→ **Exercise directions**:
No pictures go into the copy. Write out exactly the lines below from the one containing "Frames from a" through the one containing "What the speaker".

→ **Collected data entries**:
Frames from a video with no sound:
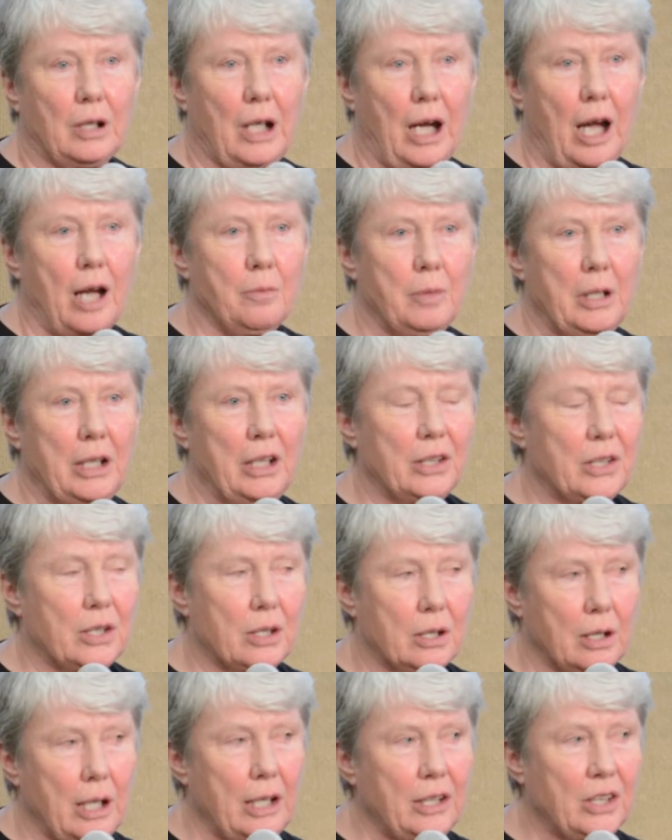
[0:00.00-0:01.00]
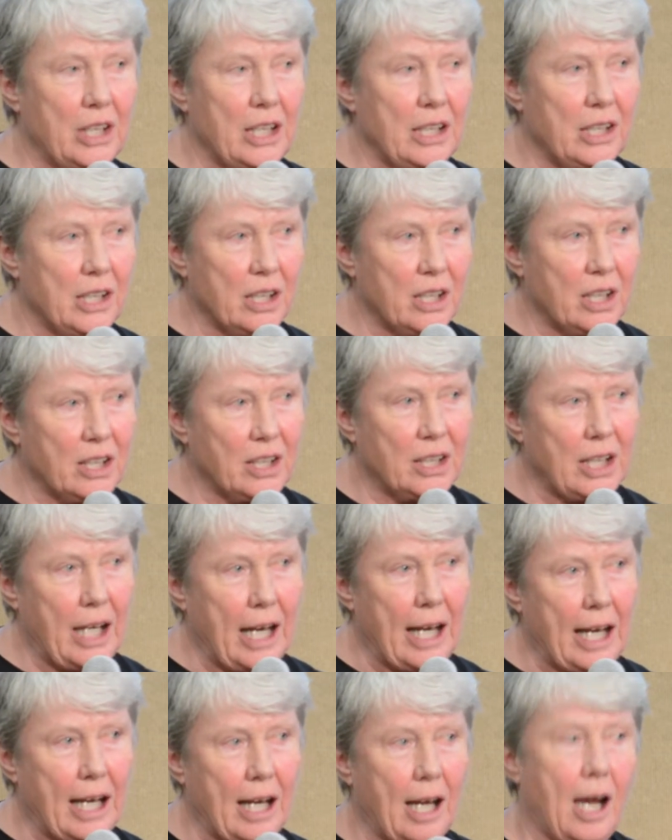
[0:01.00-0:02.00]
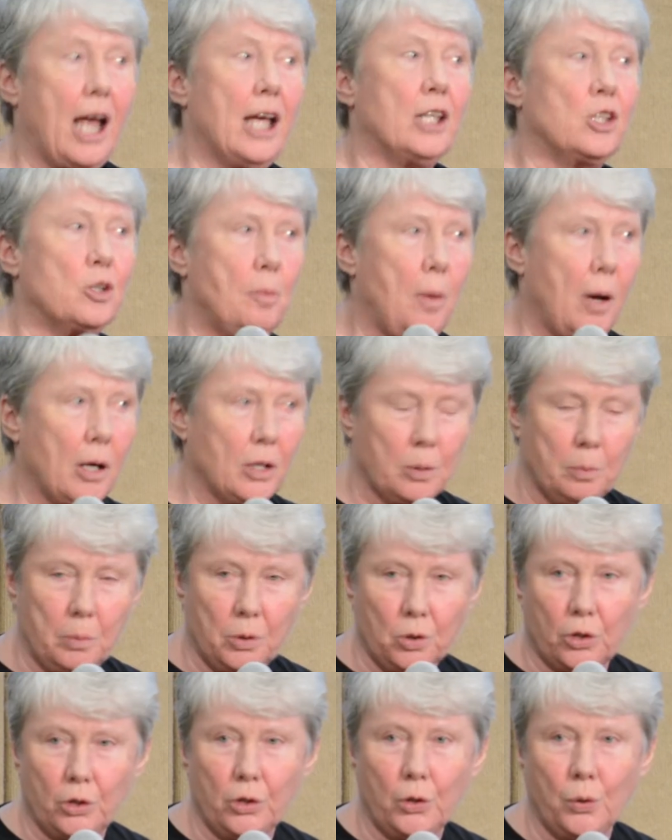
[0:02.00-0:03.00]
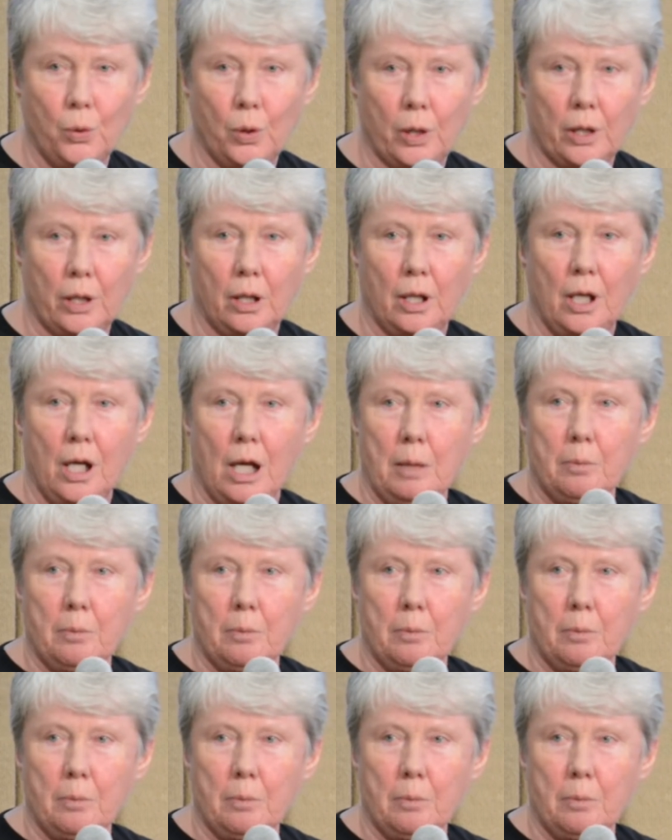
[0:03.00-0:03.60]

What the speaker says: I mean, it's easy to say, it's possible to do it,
==
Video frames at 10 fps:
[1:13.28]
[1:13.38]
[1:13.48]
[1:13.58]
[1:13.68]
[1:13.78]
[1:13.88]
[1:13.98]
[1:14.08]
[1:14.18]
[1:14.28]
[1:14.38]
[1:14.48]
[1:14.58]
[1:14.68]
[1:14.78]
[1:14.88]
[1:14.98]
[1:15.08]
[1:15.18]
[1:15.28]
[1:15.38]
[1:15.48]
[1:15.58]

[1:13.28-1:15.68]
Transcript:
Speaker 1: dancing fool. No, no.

→ **Written solution**:
Frames from a video with no sound:
[0:00.00-0:01.00]
[0:01.00-0:02.00]
[0:02.00-0:03.00]
[0:03.00-0:03.60]

What the speaker says: I mean, it's easy to say, it's possible to do it,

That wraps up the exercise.